Mediation vs. Collaboration: Factors to Consider in Choosing the Right Approach for You
How to decide whether mediation or collaborative divorce is right for you.
This article will discuss how collaborative law and mediation can help in different situations and what you need to consider when deciding which process works best for your situation.
In my experience, when clients come in with an accepted offer from their spouse to mediate, they choose mediation. We turn to collaborative law when they want the divorce, but their spouse is unwilling or ready to negotiate. While both processes help in similar ways (providing a safe environment and having skilled professionals supporting the couple), each has unique characteristics that make it attractive depending on one's goals and needs. Here are some pointers:
Mediation is typically chosen by couples looking for a solution to continuing their relationship on a more even level after the divorce.
In mediation, both parties sit at a table in separate rooms with a mediator and negotiate a mutually acceptable agreement. It is called "mediation" because each party comes to the table willing to negotiate and work toward a solution based on their interests and what they want out of the agreement. In this process, one or both parties often have attorneys there to guide them through the negotiation process but not to advocate for them outright. Attorneys are advisors only, suggesting options and discussing the legal implications of various courses of action that may come up throughout negotiations.

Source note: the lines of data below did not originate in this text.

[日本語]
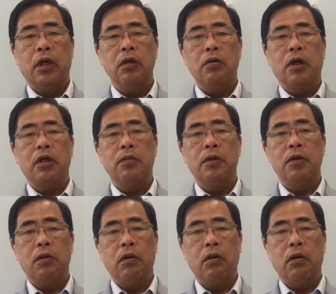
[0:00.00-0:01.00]
あるいは日々
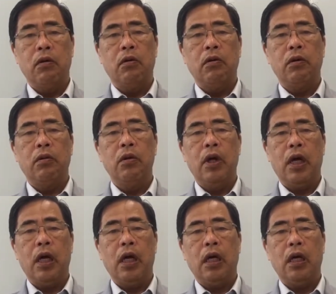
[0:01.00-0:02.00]
のいろん
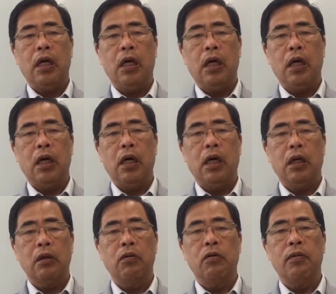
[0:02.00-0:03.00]
な
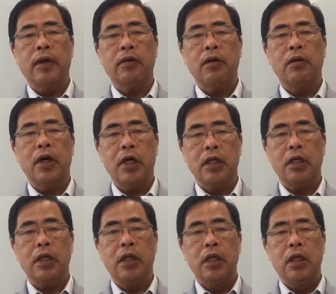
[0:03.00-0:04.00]
グローバル化の中で、
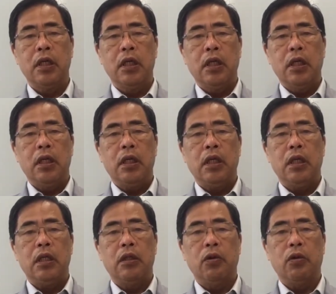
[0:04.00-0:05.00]

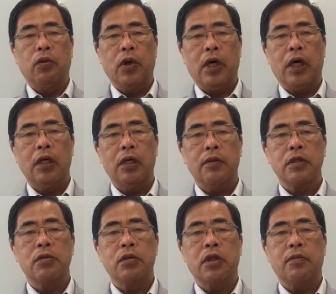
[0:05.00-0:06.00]
えー、テロとか
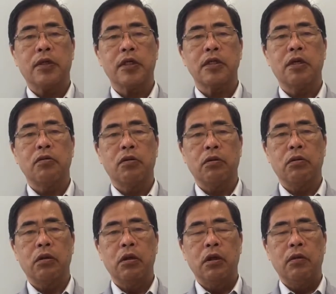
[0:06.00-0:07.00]
そういった摩擦が起
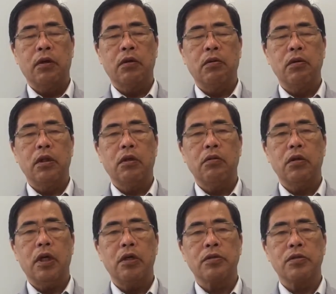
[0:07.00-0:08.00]
こる。こういったこと
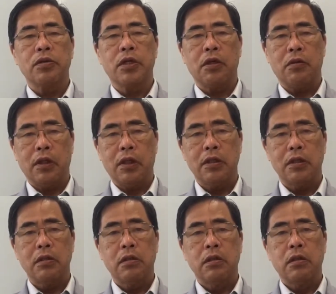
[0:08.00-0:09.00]
が予想されるわけで
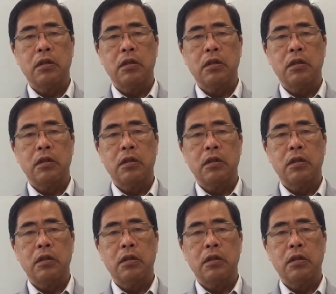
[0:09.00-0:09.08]
す。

Mediation can be less costly than collaborative law depending on the mediator chosen. For example, mediators charge $150 - $300 an hour, and there is no retainer or other fee required to start mediation.
Collaborative law is typically chosen by couples who are not necessarily looking for a solution to continue their relationship but want to move past the conflict of divorce to part on good terms with each other. Since this process involves legal representation, collaborative professionals can help guide you through the negotiation process without having to advocate for you outright, as an attorney would do. That way, if something comes up about your agreement that isn't legally sound, your attorneys (not the attorneys representing your spouse) will point it out so it can be fixed before final signatures are made. But, of course, you still get the same kind of expert advice and representation that you would in a traditional divorce case, just without having to go through the adversarial nature of litigation. While mediation is best for couples looking to collaborate on an agreement with their spouse after choosing not to get divorced, collaborative law is best for those who want to avoid spending money on attorneys or going through litigation entirely.
Another factor to consider when choosing between mediation vs. collaborative law is emotionally and emotionally right now as individuals and as a couple. Sometimes it makes sense for one party (or even both parties) to use one process over another depending on how they feel about each other or specific issues that come up during negotiations within the process. For example, if someone comes into mediation thinking, "I want to end this marriage/relationship as soon as possible," they may become impatient with the process and feel like it isn't going anywhere. In that case, mediation may not be the best process for them because they will probably have an emotional reaction to how things are being handled by their spouse during negotiations. Another client might come in thinking, "I don't ever want to speak to my spouse again!" In which case, collaborative law would be a better choice since you wouldn't have to communicate at all unless you were assigning your rights or responsibilities under an agreement.
In my experience, people typically choose mediation because of the fewer attorneys involved and equal footing between spouses during negotiations. The problem is, if one party realizes how little power they have in the negotiation process, they can become resentful of their spouse for making less money or generally being more willing to compromise.
Here's an example of how that might work: if one party is making more money than the other, it only makes sense that they are bringing more financial resources to the table. That means they have more power in negotiations because they have more to lose by fighting with their spouse over every little detail of a deal. But, on the other hand, if one person has significantly more power in negotiations than the other, one party may feel coerced into signing an agreement simply because it's not worth fighting with their spouse if all they have to use is their word against theirs without any witnesses or documentation of what was said. Moreover, since mediation involves attorneys at the negotiation table, it's essential for everyone involved to know who is more powerful in the negotiations and how that could influence their spouse's performance during mediation sessions.
Collaborative law can also work well for blended family dynamics since it's not an adversarial process like traditional litigation. With collaborative law, everyone at the negotiation table has equal power to develop a plan that works for everyone involved, including children of divorce or new spouses. This means parents are more likely to address issues involving kids directly rather than splitting the child(ren) between two households after they split up. Collaborative law gives you the flexibility to work out issues on your own time while still having someone on your side of the table helping make sure you're considering everything that could affect your children and how to best represent them in any decisions made while you're divorcing.
When it comes to choosing a divorce process, the only thing you need to know is whether you prefer having more power and control of negotiations or not. So, for example, if you want everyone on your side of the table fighting for your interests and equal footing when working out deals with your spouse, then mediation is probably right for you. However, if you're willing to compromise an extra 5% just because someone is "holding all the cards," there's nothing wrong with collaborative law either. The idea behind both processes is that they let dissenting parties come up with a settlement themselves without going through traditional litigation, where they wind up splitting the difference between what they want and what a judge wants to give them. So if you appreciate the flexibility of coming up with your unique divorce agreement while having someone on your side throughout the process, then collaborative law may be best for you.